Stored data
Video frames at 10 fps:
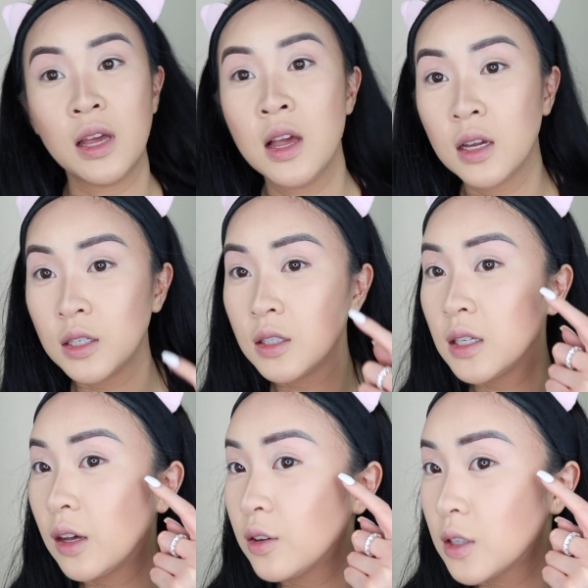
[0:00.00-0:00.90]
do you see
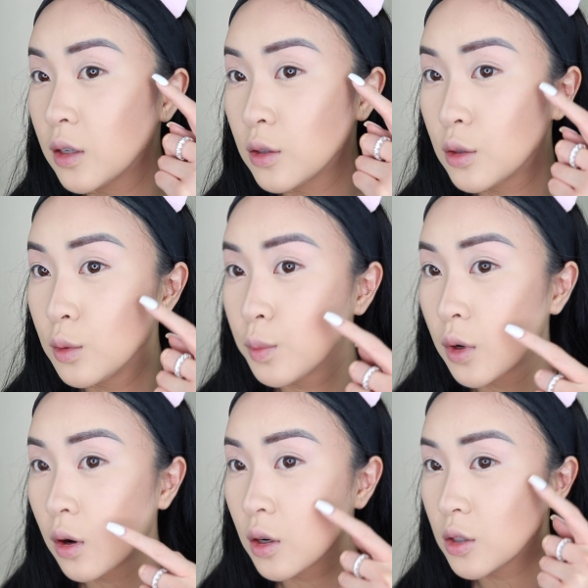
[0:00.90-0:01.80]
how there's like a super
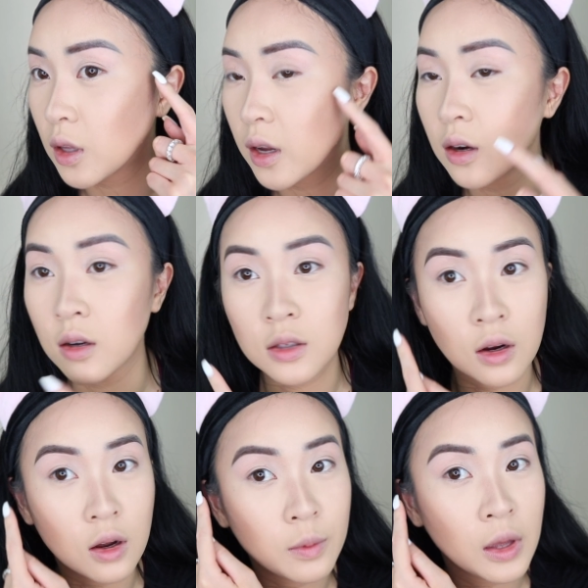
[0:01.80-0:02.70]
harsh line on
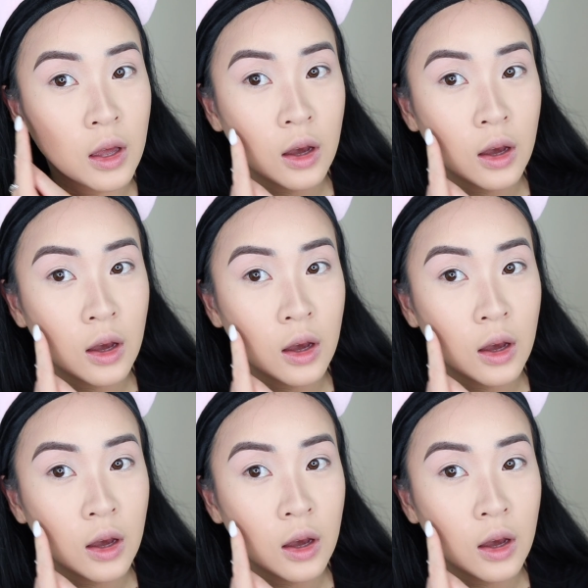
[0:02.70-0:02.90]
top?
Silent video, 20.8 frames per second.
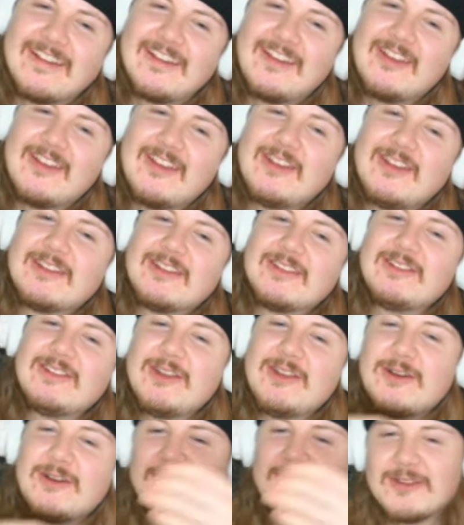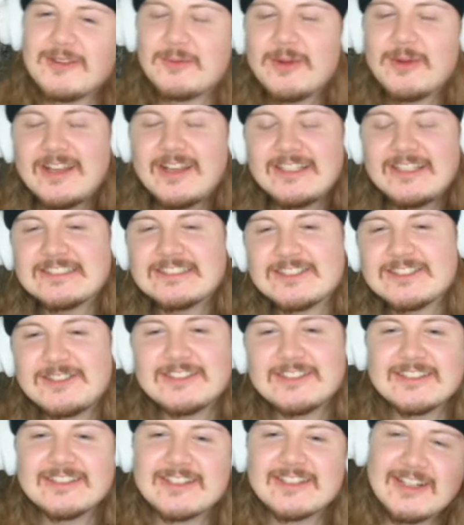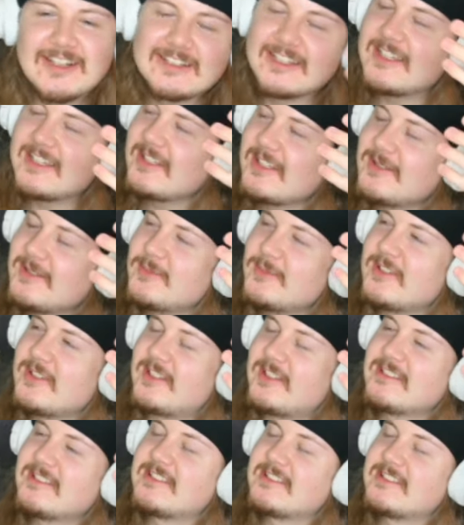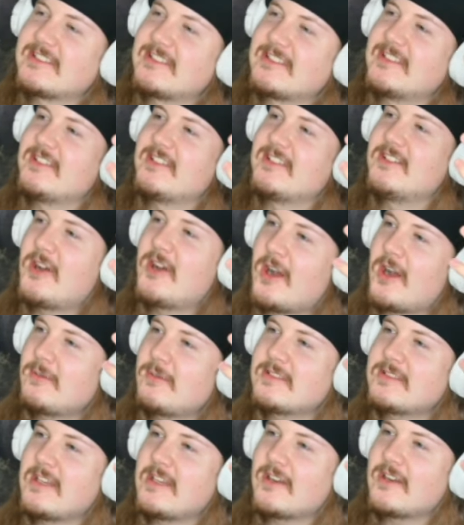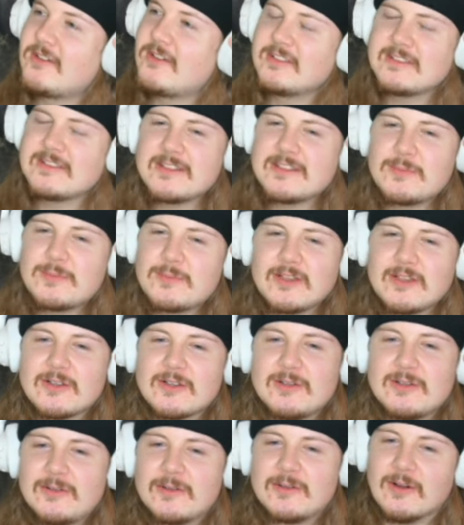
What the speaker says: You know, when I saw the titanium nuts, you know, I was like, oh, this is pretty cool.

...

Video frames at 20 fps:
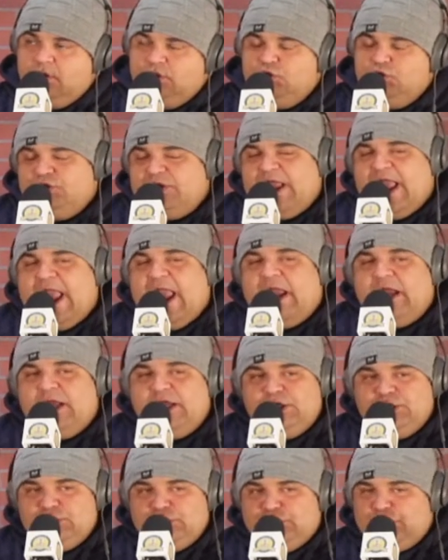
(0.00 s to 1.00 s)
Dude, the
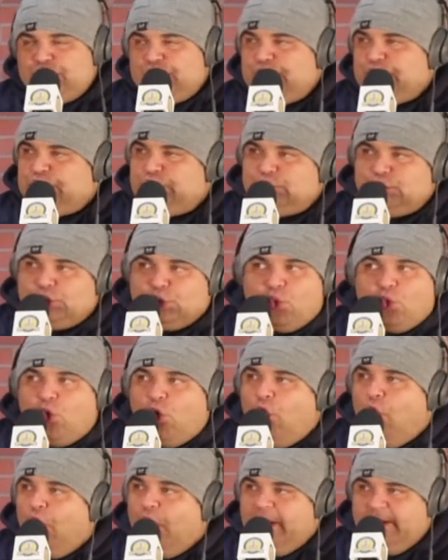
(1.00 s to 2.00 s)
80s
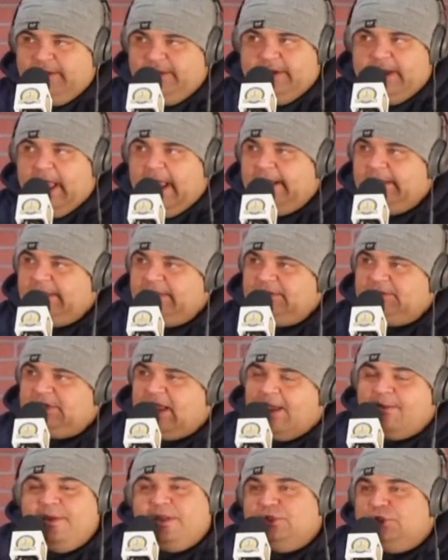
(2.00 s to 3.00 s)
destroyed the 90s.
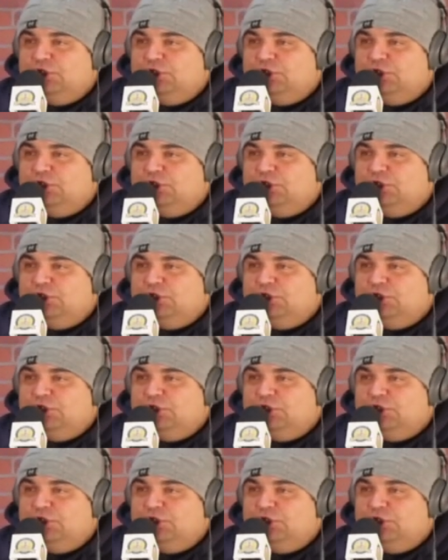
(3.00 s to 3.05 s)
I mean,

EXERCISE OBJECTIVE :: Among the entries above, take the line with "Video frames at 10", the line with "What the speaker", and all the lines between them, and restate them word for word without pictures.

OUTPUT OF THE EXERCISE ::
Video frames at 10 fps:
[0:00.00-0:00.90]
do you see
[0:00.90-0:01.80]
how there's like a super
[0:01.80-0:02.70]
harsh line on
[0:02.70-0:02.90]
top?
Silent video, 20.8 frames per second.
What the speaker says: You know, when I saw the titanium nuts, you know, I was like, oh, this is pretty cool.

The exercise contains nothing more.